Her heart. Her heart was beating more and more slowly. Severus's vampire senses could perceive its dull beating as if a church tenor bell was ringing out near his ears. He knew then that he had to act quickly. He came near his future companion and promptly sank his canines into her jugular. He swallowed the already too thin stream of blood until Hermione reached death's door. Next he completed the ritual that would make her a vampire by giving her some drops of his own blood through an incision he made at the bottom of his thumb. His work done, he cancelled the Stunning Spell he'd cast on the baby and slipped out of the hospital discreetly. He managed to avoid the Weasley tribe in the waiting-room and fed from a nurse who was passing by. Blessed be magic and memory charms.


"Mum is dead," Dad had said. Rose didn't exactly understand the meaning of that except that she'd never see her mum again. Never again. The adults had explained her that the box in which her mother was sleeping would be closed, never to be opened again because her mother would never wake up. She was sad to never see her mum again. Because a baby had killed her.


When Hermione came back to consciousness, she felt another presence outside of her coffin. Coffin? She didn't have another word for the padded box in which she was confined. Was she dead? She had to believe it. The living weren't put into coffins, unless there'd been a human mistake or because a psychopath had shut them into one. But she didn't feel alive, either. Her heart wasn't beating; she'd checked by sliding her hand along her chest.
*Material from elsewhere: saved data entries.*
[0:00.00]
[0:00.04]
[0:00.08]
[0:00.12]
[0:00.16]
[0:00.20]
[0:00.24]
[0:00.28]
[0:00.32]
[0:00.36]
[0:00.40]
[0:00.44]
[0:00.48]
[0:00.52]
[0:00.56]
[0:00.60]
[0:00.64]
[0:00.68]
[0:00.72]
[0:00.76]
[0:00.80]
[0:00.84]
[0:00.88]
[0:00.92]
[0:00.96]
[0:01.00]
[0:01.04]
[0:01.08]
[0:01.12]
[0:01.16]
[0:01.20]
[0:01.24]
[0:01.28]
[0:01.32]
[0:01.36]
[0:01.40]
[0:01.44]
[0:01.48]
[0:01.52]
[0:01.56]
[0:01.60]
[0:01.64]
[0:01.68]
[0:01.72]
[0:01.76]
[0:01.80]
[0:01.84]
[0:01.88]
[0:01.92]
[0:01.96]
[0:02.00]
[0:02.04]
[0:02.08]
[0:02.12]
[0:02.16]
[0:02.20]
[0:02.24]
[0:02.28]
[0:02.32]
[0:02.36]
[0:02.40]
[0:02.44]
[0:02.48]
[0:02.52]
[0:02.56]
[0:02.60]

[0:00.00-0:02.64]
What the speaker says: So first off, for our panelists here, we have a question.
And there was the fact that she didn't feel anxious for being locked inside a coffin. Shouldn't she have had a panic attack by now? But no, she was only thirsty. And hungry. As if thirst and hunger were the same thing.

The mysterious presence was still there, and not alone. Something alive was with it. Hermione licked her lips with her tongue; she scratched it a bit on her canines, and a drop of blood dropped into her mouth. Merlin, Viviane, Circe, that was good! She recognised at once the taste of what she needed iright now/i: blood, she needed blood. And a living being, filled with blood, was on the other side of the wooden, padded box. She started to push up the lid of her coffin frantically, she was so anxious to get access to her meal. She didn't linger to think how strange it was that she could push up the lid so easily; she didn't have time for that.
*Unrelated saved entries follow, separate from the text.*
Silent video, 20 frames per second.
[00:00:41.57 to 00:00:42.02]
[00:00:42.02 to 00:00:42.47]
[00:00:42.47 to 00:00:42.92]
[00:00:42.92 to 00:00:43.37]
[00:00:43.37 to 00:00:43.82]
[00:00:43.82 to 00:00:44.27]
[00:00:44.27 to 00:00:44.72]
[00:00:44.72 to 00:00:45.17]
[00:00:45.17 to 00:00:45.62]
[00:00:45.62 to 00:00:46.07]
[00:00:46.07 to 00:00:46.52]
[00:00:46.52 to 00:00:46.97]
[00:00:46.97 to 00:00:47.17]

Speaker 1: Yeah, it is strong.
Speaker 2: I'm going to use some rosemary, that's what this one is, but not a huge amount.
The first thing she saw in spite of the deep darkness of the tomb was Severus Snape's face, reputed dead nine years ago. He was alive, or at least he looked alive. A smirk was gracing his features. A deep malignity was emanating from him. Yet, it wasn't directed at her, of that Hermione was persuaded. He held out to her a bundle of blankets that was in his arms.

"Your first meal, Miss Granger," he said with a mellifluous voice that would have convinced the most virtuous Saint to follow him to hell.

Sitting up, Hermione took the bundle and saw a newborn baby's face. She frowned.

"Do I know it?"

She softly stroked the tiny head. She could feel the heat of the baby's blood until the very core of her own being.

"He's yours, Miss Granger. He might be very small, but he nearly killed you when he was born. In a way, he's responsible for your current condition."

"I'm hungry."

Only that counted now. She raised her eyes to meet his.

"May I eat?"

He invited her to just do so with a wave of his hand.

"I brought him to you so that you would feed. You're a newborn to unlife, or undeath depending on the point of view you choose. You're still too weak to wander alone in search of a prey. I thought you would need to build up some strength before you went to discover the world of darkness."

Hermione brought her attention back to the baby and shrugged.

"It's true. Without him, I'd still be alive."

Without another word, she sank her long canines in the small body and drank greedily.